Directions: The answer should match the entries that follow exactly, except that no image appears in it.

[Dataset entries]
◇ ◇ ◇ ◇ ◇ ◇ ◇

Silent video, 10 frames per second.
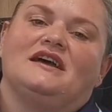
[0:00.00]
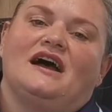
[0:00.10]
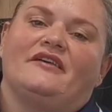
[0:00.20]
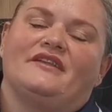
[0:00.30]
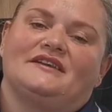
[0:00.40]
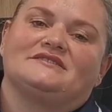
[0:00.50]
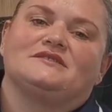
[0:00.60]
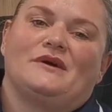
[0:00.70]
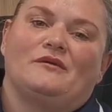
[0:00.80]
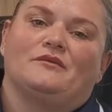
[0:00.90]
And then it's
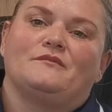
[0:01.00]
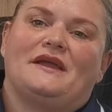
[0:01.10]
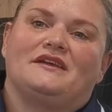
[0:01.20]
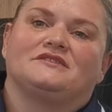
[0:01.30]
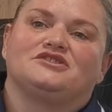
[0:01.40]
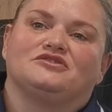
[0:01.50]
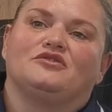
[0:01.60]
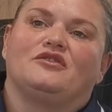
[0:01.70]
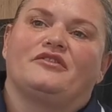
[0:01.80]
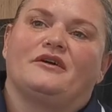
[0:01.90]
about making
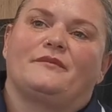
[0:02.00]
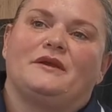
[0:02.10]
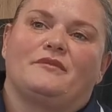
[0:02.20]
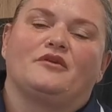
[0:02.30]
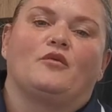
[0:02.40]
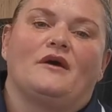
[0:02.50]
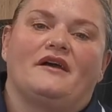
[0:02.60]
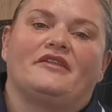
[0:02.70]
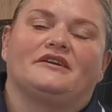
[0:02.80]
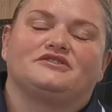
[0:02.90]
sure that people are aware
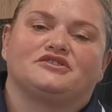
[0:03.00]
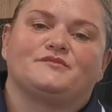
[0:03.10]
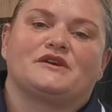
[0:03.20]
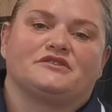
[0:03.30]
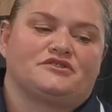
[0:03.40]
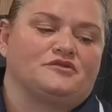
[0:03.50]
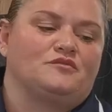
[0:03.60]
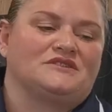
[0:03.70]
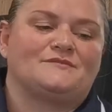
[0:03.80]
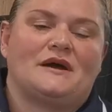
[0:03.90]
that just because
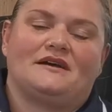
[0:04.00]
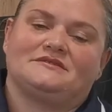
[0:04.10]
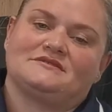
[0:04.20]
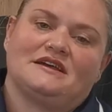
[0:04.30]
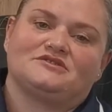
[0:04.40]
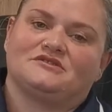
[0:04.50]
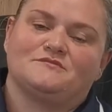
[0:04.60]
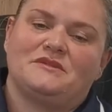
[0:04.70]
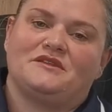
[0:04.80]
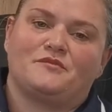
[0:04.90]
someone's passed, that doesn't
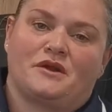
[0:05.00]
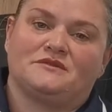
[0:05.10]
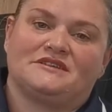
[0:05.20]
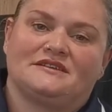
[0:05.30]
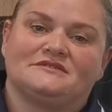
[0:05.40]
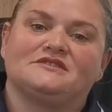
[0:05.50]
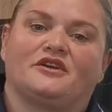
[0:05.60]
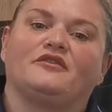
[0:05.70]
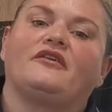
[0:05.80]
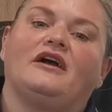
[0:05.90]
mean the process is
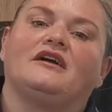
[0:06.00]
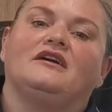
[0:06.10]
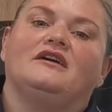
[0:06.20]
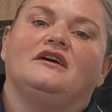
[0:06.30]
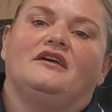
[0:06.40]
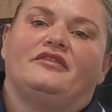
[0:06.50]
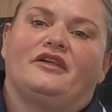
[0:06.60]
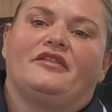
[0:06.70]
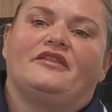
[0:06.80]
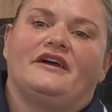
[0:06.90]
over.
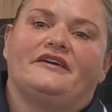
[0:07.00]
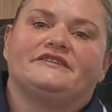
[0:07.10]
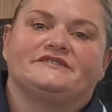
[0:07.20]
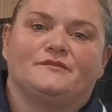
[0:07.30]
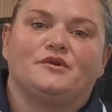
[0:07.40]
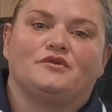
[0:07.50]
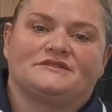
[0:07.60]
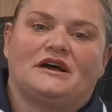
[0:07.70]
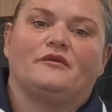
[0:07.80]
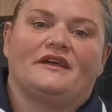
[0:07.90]
That there is support
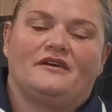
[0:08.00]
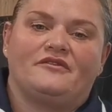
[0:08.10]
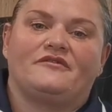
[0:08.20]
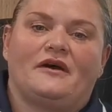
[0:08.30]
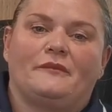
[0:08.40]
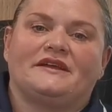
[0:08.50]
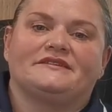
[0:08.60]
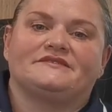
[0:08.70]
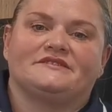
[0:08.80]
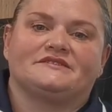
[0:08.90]
out there for families,
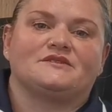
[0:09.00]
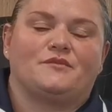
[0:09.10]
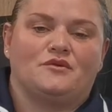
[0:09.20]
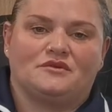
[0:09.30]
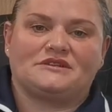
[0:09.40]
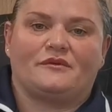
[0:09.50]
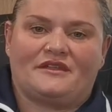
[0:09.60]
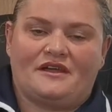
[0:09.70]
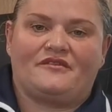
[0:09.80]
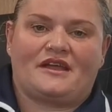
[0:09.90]
there's support out
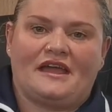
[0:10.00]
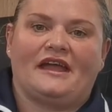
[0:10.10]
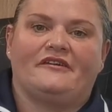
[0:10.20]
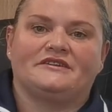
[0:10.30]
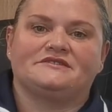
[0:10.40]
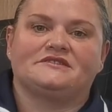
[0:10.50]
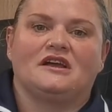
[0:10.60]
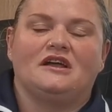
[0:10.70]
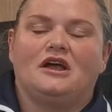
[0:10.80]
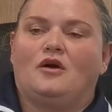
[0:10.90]
there for carers,
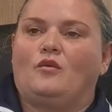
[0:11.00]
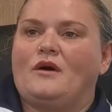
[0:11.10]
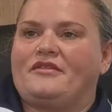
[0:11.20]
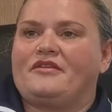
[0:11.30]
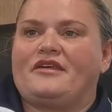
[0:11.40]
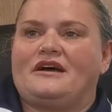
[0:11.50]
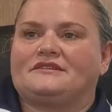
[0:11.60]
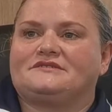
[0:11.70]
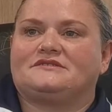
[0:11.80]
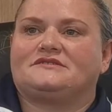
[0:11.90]
whether
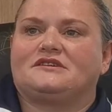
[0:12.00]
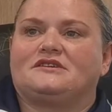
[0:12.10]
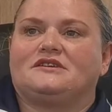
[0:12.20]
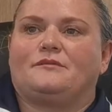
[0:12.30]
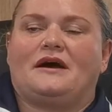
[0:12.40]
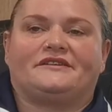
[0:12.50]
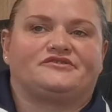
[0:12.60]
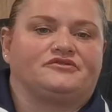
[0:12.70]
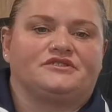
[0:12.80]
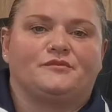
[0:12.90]
that's pastoral
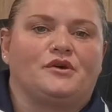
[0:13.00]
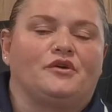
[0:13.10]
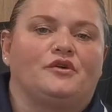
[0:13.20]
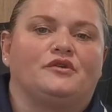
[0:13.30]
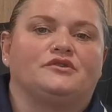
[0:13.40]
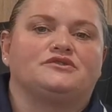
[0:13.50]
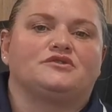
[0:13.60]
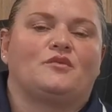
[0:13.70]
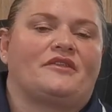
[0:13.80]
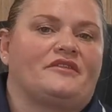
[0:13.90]
support,
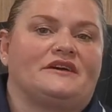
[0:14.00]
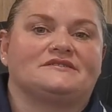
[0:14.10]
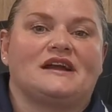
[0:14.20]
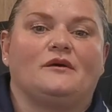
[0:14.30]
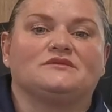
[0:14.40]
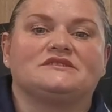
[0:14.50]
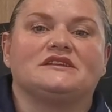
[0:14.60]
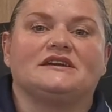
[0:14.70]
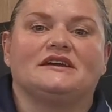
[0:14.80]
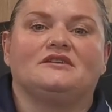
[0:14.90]
whether that's
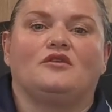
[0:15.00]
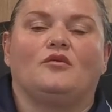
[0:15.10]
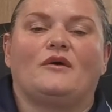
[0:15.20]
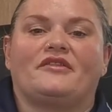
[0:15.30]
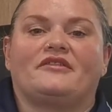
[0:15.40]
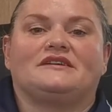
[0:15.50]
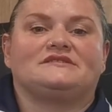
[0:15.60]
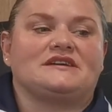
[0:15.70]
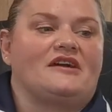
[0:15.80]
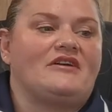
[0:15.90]
counselling, or whether that's
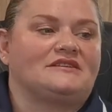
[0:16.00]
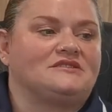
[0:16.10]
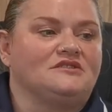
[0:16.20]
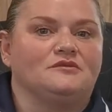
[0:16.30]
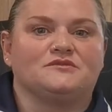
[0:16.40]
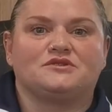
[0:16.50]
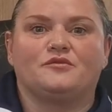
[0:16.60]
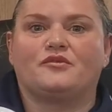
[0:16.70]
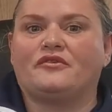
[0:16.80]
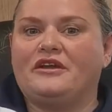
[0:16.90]
directing them to
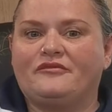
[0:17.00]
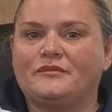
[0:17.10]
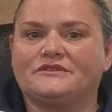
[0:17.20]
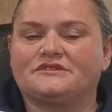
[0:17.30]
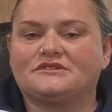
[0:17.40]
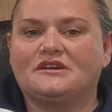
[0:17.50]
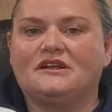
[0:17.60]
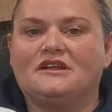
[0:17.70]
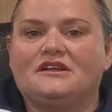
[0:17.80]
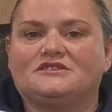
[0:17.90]
bereavement
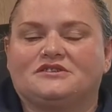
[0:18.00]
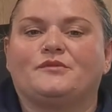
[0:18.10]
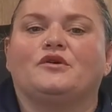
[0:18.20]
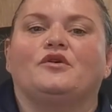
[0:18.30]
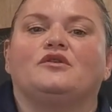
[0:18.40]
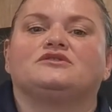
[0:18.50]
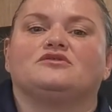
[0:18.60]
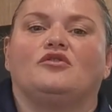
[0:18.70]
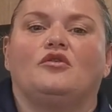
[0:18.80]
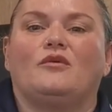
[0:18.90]
support,
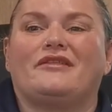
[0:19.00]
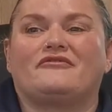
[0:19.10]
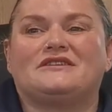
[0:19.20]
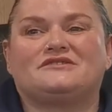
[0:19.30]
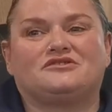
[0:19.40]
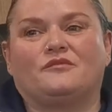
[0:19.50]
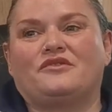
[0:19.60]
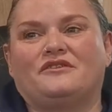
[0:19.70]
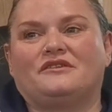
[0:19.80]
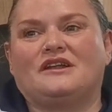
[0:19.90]
or whether it's
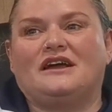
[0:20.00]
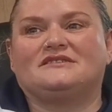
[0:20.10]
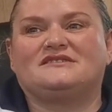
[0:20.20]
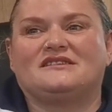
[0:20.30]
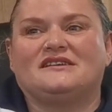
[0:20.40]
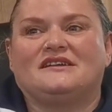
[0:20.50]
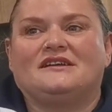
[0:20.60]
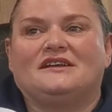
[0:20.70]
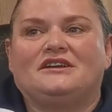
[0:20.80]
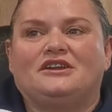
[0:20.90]
something as,
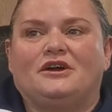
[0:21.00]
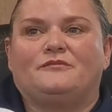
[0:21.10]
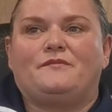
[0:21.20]
you know,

◇ ◇ ◇ ◇ ◇ ◇ ◇

Response:
Silent video, 10 frames per second.
[0:00.00]
[0:00.10]
[0:00.20]
[0:00.30]
[0:00.40]
[0:00.50]
[0:00.60]
[0:00.70]
[0:00.80]
[0:00.90]
And then it's
[0:01.00]
[0:01.10]
[0:01.20]
[0:01.30]
[0:01.40]
[0:01.50]
[0:01.60]
[0:01.70]
[0:01.80]
[0:01.90]
about making
[0:02.00]
[0:02.10]
[0:02.20]
[0:02.30]
[0:02.40]
[0:02.50]
[0:02.60]
[0:02.70]
[0:02.80]
[0:02.90]
sure that people are aware
[0:03.00]
[0:03.10]
[0:03.20]
[0:03.30]
[0:03.40]
[0:03.50]
[0:03.60]
[0:03.70]
[0:03.80]
[0:03.90]
that just because
[0:04.00]
[0:04.10]
[0:04.20]
[0:04.30]
[0:04.40]
[0:04.50]
[0:04.60]
[0:04.70]
[0:04.80]
[0:04.90]
someone's passed, that doesn't
[0:05.00]
[0:05.10]
[0:05.20]
[0:05.30]
[0:05.40]
[0:05.50]
[0:05.60]
[0:05.70]
[0:05.80]
[0:05.90]
mean the process is
[0:06.00]
[0:06.10]
[0:06.20]
[0:06.30]
[0:06.40]
[0:06.50]
[0:06.60]
[0:06.70]
[0:06.80]
[0:06.90]
over.
[0:07.00]
[0:07.10]
[0:07.20]
[0:07.30]
[0:07.40]
[0:07.50]
[0:07.60]
[0:07.70]
[0:07.80]
[0:07.90]
That there is support
[0:08.00]
[0:08.10]
[0:08.20]
[0:08.30]
[0:08.40]
[0:08.50]
[0:08.60]
[0:08.70]
[0:08.80]
[0:08.90]
out there for families,
[0:09.00]
[0:09.10]
[0:09.20]
[0:09.30]
[0:09.40]
[0:09.50]
[0:09.60]
[0:09.70]
[0:09.80]
[0:09.90]
there's support out
[0:10.00]
[0:10.10]
[0:10.20]
[0:10.30]
[0:10.40]
[0:10.50]
[0:10.60]
[0:10.70]
[0:10.80]
[0:10.90]
there for carers,
[0:11.00]
[0:11.10]
[0:11.20]
[0:11.30]
[0:11.40]
[0:11.50]
[0:11.60]
[0:11.70]
[0:11.80]
[0:11.90]
whether
[0:12.00]
[0:12.10]
[0:12.20]
[0:12.30]
[0:12.40]
[0:12.50]
[0:12.60]
[0:12.70]
[0:12.80]
[0:12.90]
that's pastoral
[0:13.00]
[0:13.10]
[0:13.20]
[0:13.30]
[0:13.40]
[0:13.50]
[0:13.60]
[0:13.70]
[0:13.80]
[0:13.90]
support,
[0:14.00]
[0:14.10]
[0:14.20]
[0:14.30]
[0:14.40]
[0:14.50]
[0:14.60]
[0:14.70]
[0:14.80]
[0:14.90]
whether that's
[0:15.00]
[0:15.10]
[0:15.20]
[0:15.30]
[0:15.40]
[0:15.50]
[0:15.60]
[0:15.70]
[0:15.80]
[0:15.90]
counselling, or whether that's
[0:16.00]
[0:16.10]
[0:16.20]
[0:16.30]
[0:16.40]
[0:16.50]
[0:16.60]
[0:16.70]
[0:16.80]
[0:16.90]
directing them to
[0:17.00]
[0:17.10]
[0:17.20]
[0:17.30]
[0:17.40]
[0:17.50]
[0:17.60]
[0:17.70]
[0:17.80]
[0:17.90]
bereavement
[0:18.00]
[0:18.10]
[0:18.20]
[0:18.30]
[0:18.40]
[0:18.50]
[0:18.60]
[0:18.70]
[0:18.80]
[0:18.90]
support,
[0:19.00]
[0:19.10]
[0:19.20]
[0:19.30]
[0:19.40]
[0:19.50]
[0:19.60]
[0:19.70]
[0:19.80]
[0:19.90]
or whether it's
[0:20.00]
[0:20.10]
[0:20.20]
[0:20.30]
[0:20.40]
[0:20.50]
[0:20.60]
[0:20.70]
[0:20.80]
[0:20.90]
something as,
[0:21.00]
[0:21.10]
[0:21.20]
you know,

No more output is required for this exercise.